Sometimes I get the impression that love is like musical chairs. You switch loverkinses until the point when you are ready to settle down and once you reach that age or life-change, that chair better be available or you’re going home without any wedding cake.
I have gotten myself into situations where I’ve stayed in a relationship because I had convinced myself that this has to be it. It’s the right time and he’s right here so this must be it.
As problematic as this thinking is in the midst of a relationship, it can be even worse as you begin a new relationship. I recently spoke with a friend who entered a relationship with that attitude. He had dated multiple people. He was at a point in his life where he was considering marriage and she was right there. She had to be the one. Unfortunately, it turned out to be more disastrous than matrimonious. He wouldn’t have let it go as far as it did, if he hadn’t already convinced himself that she was it.
We go into things with expectations of happy endings before we even get through the beginning. Suddenly red flags are easily dismissed as tiny idiosyncrasies that can be overlooked because this is your One. She/he has to be.
I think our biggest problems in love and marriage can stem from this idea that love, like so many other things in our lives, must fall within this neat little timeline. We go through the beginning of our lives meeting these deadlines with first words, potty training, kindergarten, high school graduation then college. Each step falls in place with the appropriate corresponding age. It only seems right that love, marriage and babies in the baby carriage should follow in kind. For years I was on track with this timeline. I dated in high school and college and as college drew to a close and I entered the workplace, I was engaged, just as should be expected. I would soon begin my career and family simultaneously. Then that came crashing down and I felt like a dateless girl a week before prom.
Now what? I had clearly fallen off the track and set myself back years. At the time, it was among the more devastating realizations that went hand-in-hand with a wedding that never would be. I had to shake this idea that life was a straight path. As a logical human being, I knew this. But I thought I had my path mapped out. Other people’s detours had nothing to do with my neat life blueprint. I was going to get my familial utopian dammit. It was the next thing on the life-fulfillment checklist. Right after get a job and just before become a corporate wonder who balances work and family effortlessly while also writing a short work of fiction on the side.
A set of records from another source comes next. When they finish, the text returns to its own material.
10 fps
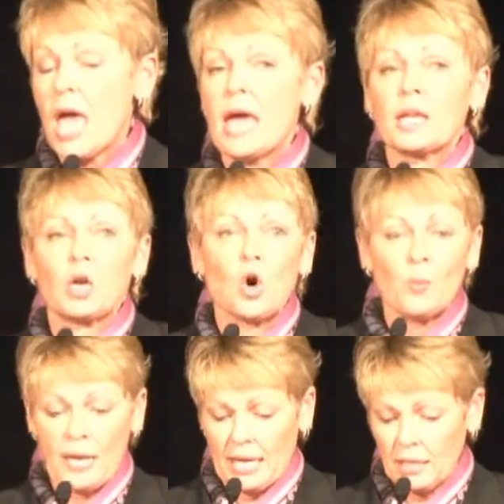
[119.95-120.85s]
and
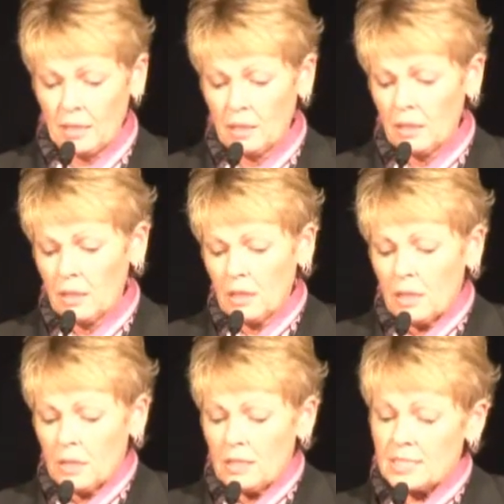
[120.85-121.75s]
CoBank.
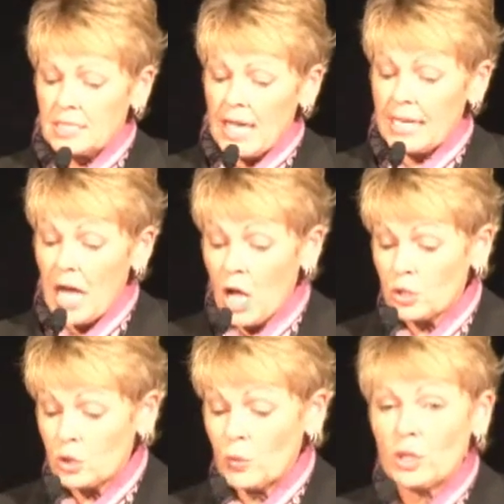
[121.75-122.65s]
This line also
In the end, I came to love the new direction my life took after I had shrugged the burden of looming romantic deadlines (along with the idea that I had to climb the corporate ladder to be successful). Yet I still struggle with it. There are days when I am thrilled to be unattached. I realize that I won’t always be able to enjoy the freedom that comes with singledom so I should do everything I can to love it while I have it. That feeling would stick with me nearly every day if I could just know when that chapter in my life would be complete. Unfortunately, that’s not the way it works (a-duh). This not knowing can be unnerving. And the trap of believing that the next one must be The One can be an easy one to fall into with the uncertain nature of love and all things romantic. Dumping the expectations of happily ever after on each new guy you date isn’t fair to him or you.
Eschewing this pressure of “I need to know when” can be difficult, but lesson number 10 of this post helped put things into perspective for me. I can do very little to control how, when and where I meet the man o’ my dreams. No matter how much I put myself in a position to meet new potentials, I can’t find the one who sticks like it’s some treasure hunt. There are no clues I can follow. I can only be who I am and enjoy my life as it is now (pretty damn great), the rest is up to God. It’s on Him.
I’ve often lamented the fact that it is more difficult for me to find my doodlebug due to the restrictions my faith puts on my romantic expectations. But, if I look at it from Lauren’s angle, it should make it easier in some ways. Because it isn’t in my control. It’s in God’s control. Now granted the girl is getting married at 23, so her experience with singlehood is fairly limited in the grand scheme of things. But she did meet her loverboy on Twitter of all places. From halfway across the country. After a fairly mixed up dating history by her own account. That has to have something to do with grace, though you could give the credit to Jack Dorsey I suppose.
No matter how you look at it, overthinking love takes the romance out of it. Worse yet, putting your life on hold as you wait for your man simply because you have this order of events laid out in your head and the next step is contingent on Prince Charming can waste precious years. Finding your one and only shouldn’t be a square you land on before you can advance to Go and collect the rest of your future. The path along the way can be just as rewarding and is most decidedly different for every person. Some lucky girls will find him early on while others have more time to mature and fly solo before the big I Do. And ultimately some woman may choose (le gasp!) to be happy as a bird on her very own for her whole life.